Speed Up Your Queries With Neo4j’s New Parallel Runtime


The new Parallel Cypher Runtime is a fantastic alternative for executing graph-global read queries, but you should know when to use it.

Many workers working on the same task — a somewhat dystopian representation of parallel runtime

Most users of Neo4j will probably not have meddled too much with Cypher runtimes (some may not even know what a runtime is). Nor should they — pipelined runtime (the default runtime for Enterprise Edition) is designed to provide the best query performance for the most common use cases.

However, there are cases in which pipelined runtime is not ideal, like running analytical queries that process a large part of your graph. Luckily, the new Cypher runtime, parallel runtime (introduced in Neo4j 5.13), excels in many of those cases by drastically improving the speed of particular types of queries.

In this blog, we’ll briefly explain what a query runtime is and then go a little deeper into some of the situations where the new parallel runtime shines.

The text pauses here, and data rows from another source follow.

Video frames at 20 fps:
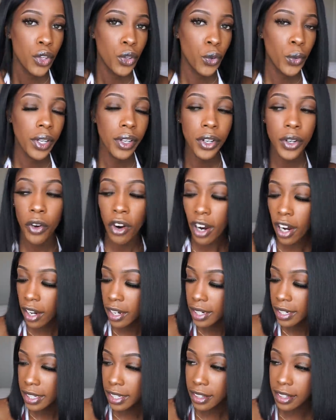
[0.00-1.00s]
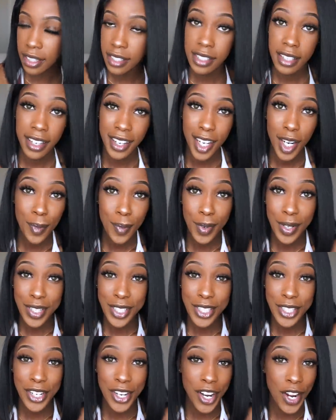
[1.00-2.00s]
you can go out and get these
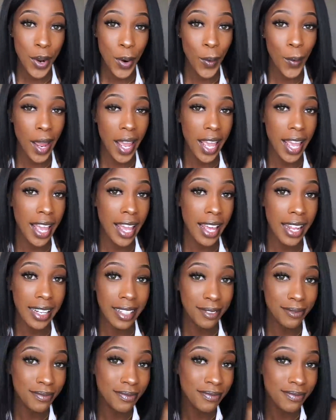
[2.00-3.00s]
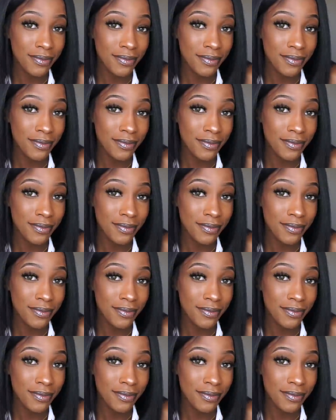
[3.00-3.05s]
cameras, you know, and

For readers with less time on their hands, this is the TL;DR — parallel runtime is a fantastic alternative for taking advantage of the available CPUs to execute graph-global read queries, but it should not be considered a comprehensive replacement for pipelined runtime.

Data Model

In this blog, we will be using data from a full Stack Overflow dump, containing the following nodes (53M) and relationships (120M):

StackOverflow Data Model

As can be seen from a glimpse of the data model, the node labels and relationship types present in the graph can be used to look for patterns in user behavior on Stack Overflow, which is exactly what we will be doing in just a little bit…

Runtimes and the Life of a Cypher Query

Before we look at the awesome potential of parallel runtime in particular, we first need to answer a more basic set of questions:

What is a runtime? And what role does it play in a Cypher query?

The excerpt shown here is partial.